I don't think your argument has merit, that merits can be ignored because this is how computers always used to be. Wasm's return to the dark times of industrialized blackbox computing will cut off the best users from the joy of being closer to the machine that they had on the web, and that return to darkness is a sad plight for mankind, even if that's how it always used to be. I treasure the light of the open alive web, and hope somehow it can survive this voyage into shadow.
We can and should provide a "view source" equivalent for native code as well. Package managers like Guix that know where to find the source and how to build it are a good step forward there.
Text formats can be minified and obfuscated, binary formats can include mechanisms to see and experiment with the source. It's all about the tooling you have, what that tooling makes easy, and what it makes hard.
And what, pray tell, does view-source look like in typical SPA? Even in the debugger (if the beginner knows what that is), what will the minified bundle of 50 libraries look like?

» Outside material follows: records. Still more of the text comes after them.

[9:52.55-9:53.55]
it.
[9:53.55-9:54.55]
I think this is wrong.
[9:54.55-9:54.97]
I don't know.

Interesting. I knew another user who spoke similarly to you about the web (often exaggerating of the "wonders of the web" while WASM and similar technologies were the signaling of the "dark times"), are you an alt of rektide? It seems like they stopped posting just as your account was created, which leads me to believe so. Just a curious observation, as they too were on threads related to the web.
I still hope for WASM to get its own rendering facility, and to ultimately enable what JavaFX almost did: make true desktop applications run in the browser, enabling users to drag them out of the browser to have them as actual, integrated desktop programs.

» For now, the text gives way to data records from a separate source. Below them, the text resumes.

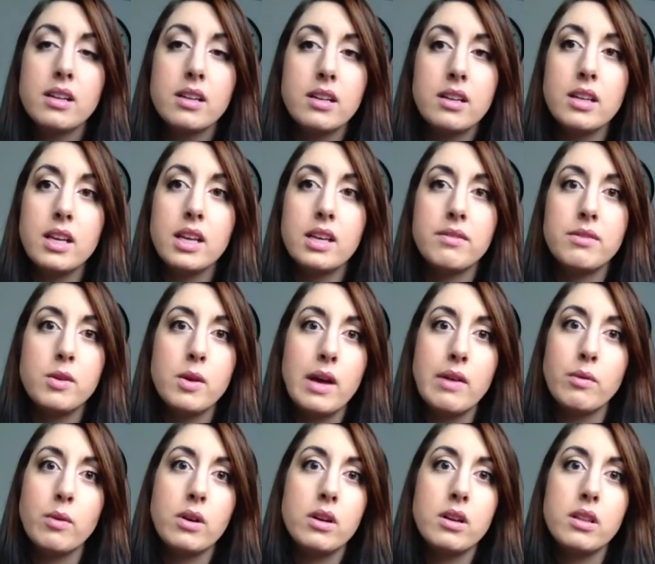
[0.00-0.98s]
like if you
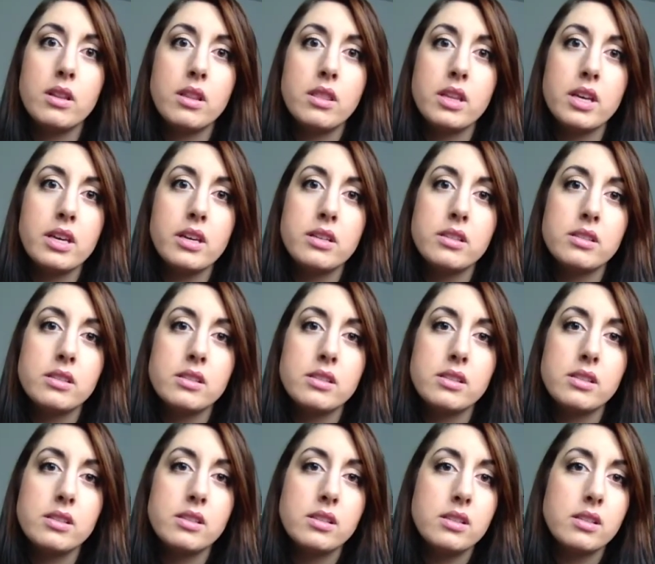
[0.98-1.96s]
have one of the
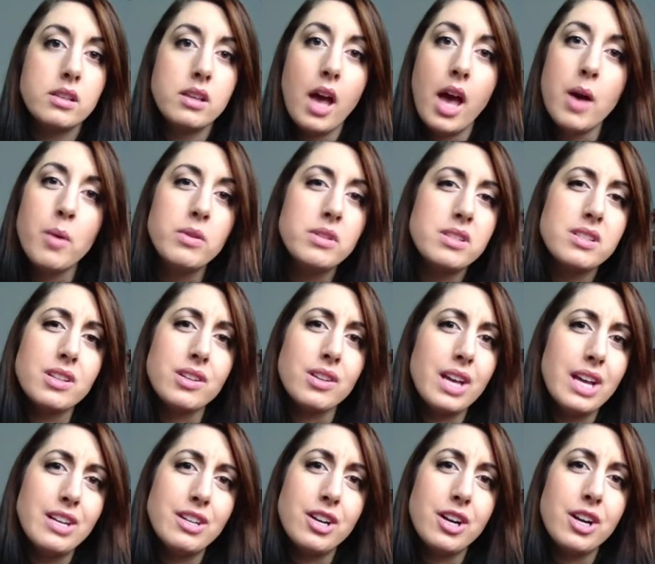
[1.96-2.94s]
things, I would still
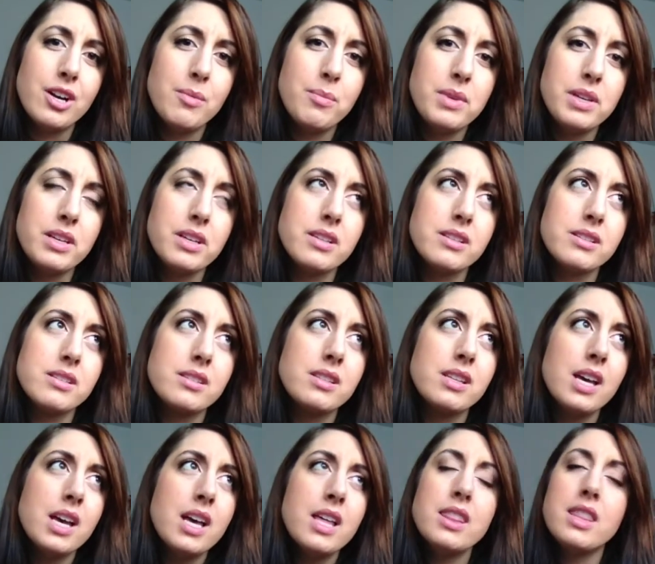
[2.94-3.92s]
enter, because
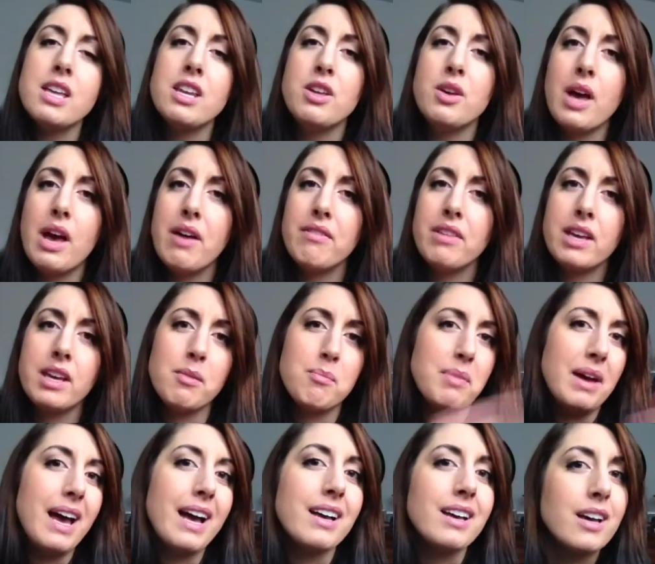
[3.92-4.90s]
then you have like a
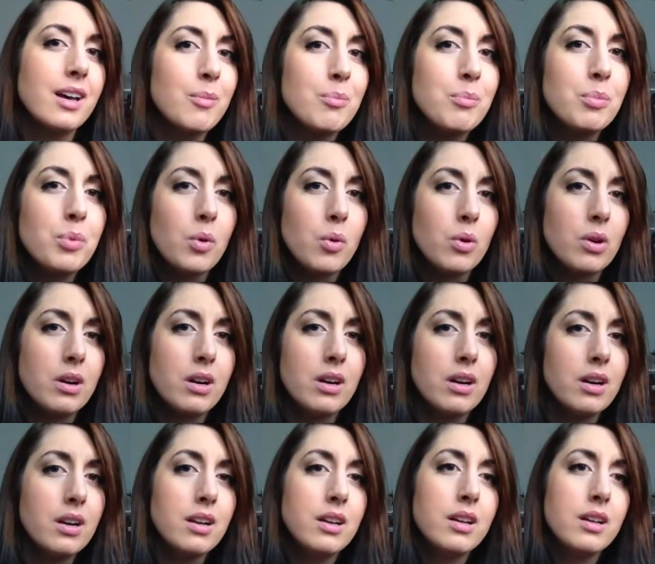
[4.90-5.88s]
backup,
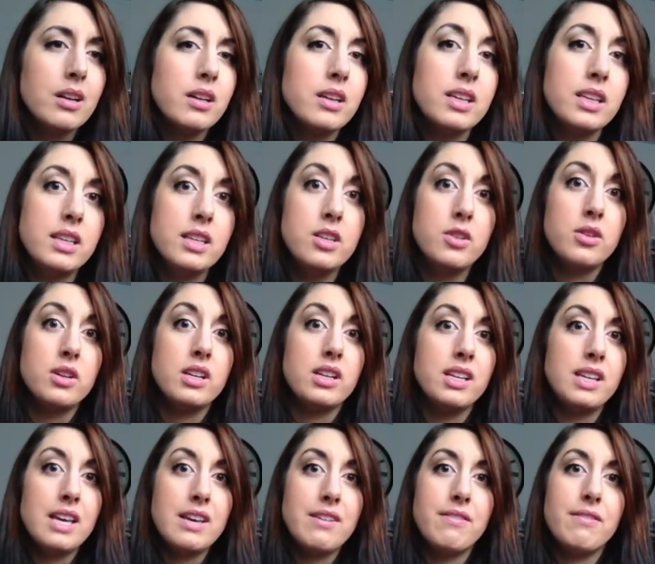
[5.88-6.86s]
or you could
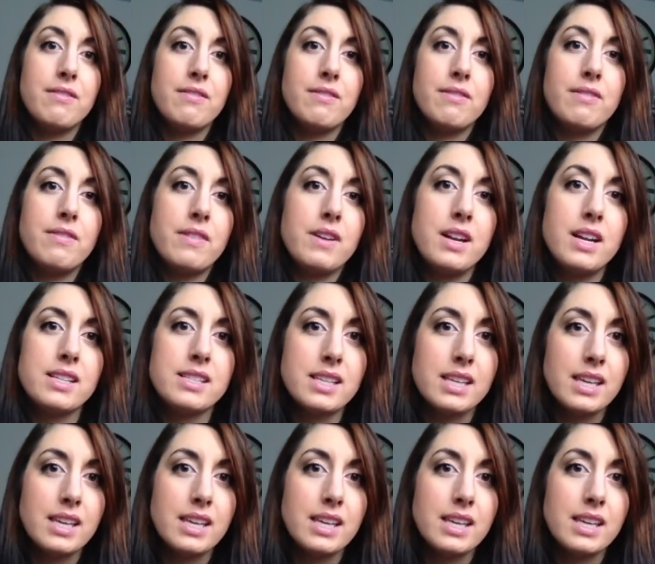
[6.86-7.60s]
give it as a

Yeah the strings situation isn't so good right now. stringref is really good imo but different factions in the wasm group are opposed.
The best way to represent strings right now is (array (mut i8)) for UTF-8 or WTF-8 data. In Guile Hoot we are using stringref because it's convenient for the compiler to be able to emit (string.const "foo") and such, but we then perform a post-pass to remove all stringref instructions and replace them with instructions that operate on i8 arrays so the resulting binaries are usable. This approach has the advantage that string contents are visible to wasm so internal string manipulation is fast, but the downside is that strings have to be copied when going across the host/wasm boundary.
An alternative approach would be to fully rely on the host to provide strings utilizing extern refs. This avoids the copying at the boundary problem of the first approach, but it has the disadvantage that all string operations need to call the host, so internal string manipulation is slow.
Wasm is a software-defined abstraction boundary, possibly the most bullet-proof software-defined abstraction boundary yet to date, given the formal specification and machine-checked proofs of correctness. It has memory sandboxing properties that are easily and efficiently implementable on hardware, and it is low-level enough to run low-level languages at speeds very close to native compilation.
Others in the thread make analogies to things like the JVM, CLR, Parrot, Ocaml bytecode, and other things. None of those things have the rigor that Wasm has or are low-level enough to be an abstraction over hardware. And all of those come with ambient capabilities or language concepts that implicitly couple applications with the runtime system and/or other applications. Wasm by its API-less core spec does not. This was 100% intentional.
Andy mentioned WALI briefly in the article. We designed WALI to be a similar kind of "just one step up from the bottom" abstraction; if you're running on Linux, then the Wasm engine exposes a memory-sandboxed Linux syscall set with the exact same semantics (effectively pass-through), that allows building abstractions and security one layer up (outside of the engine).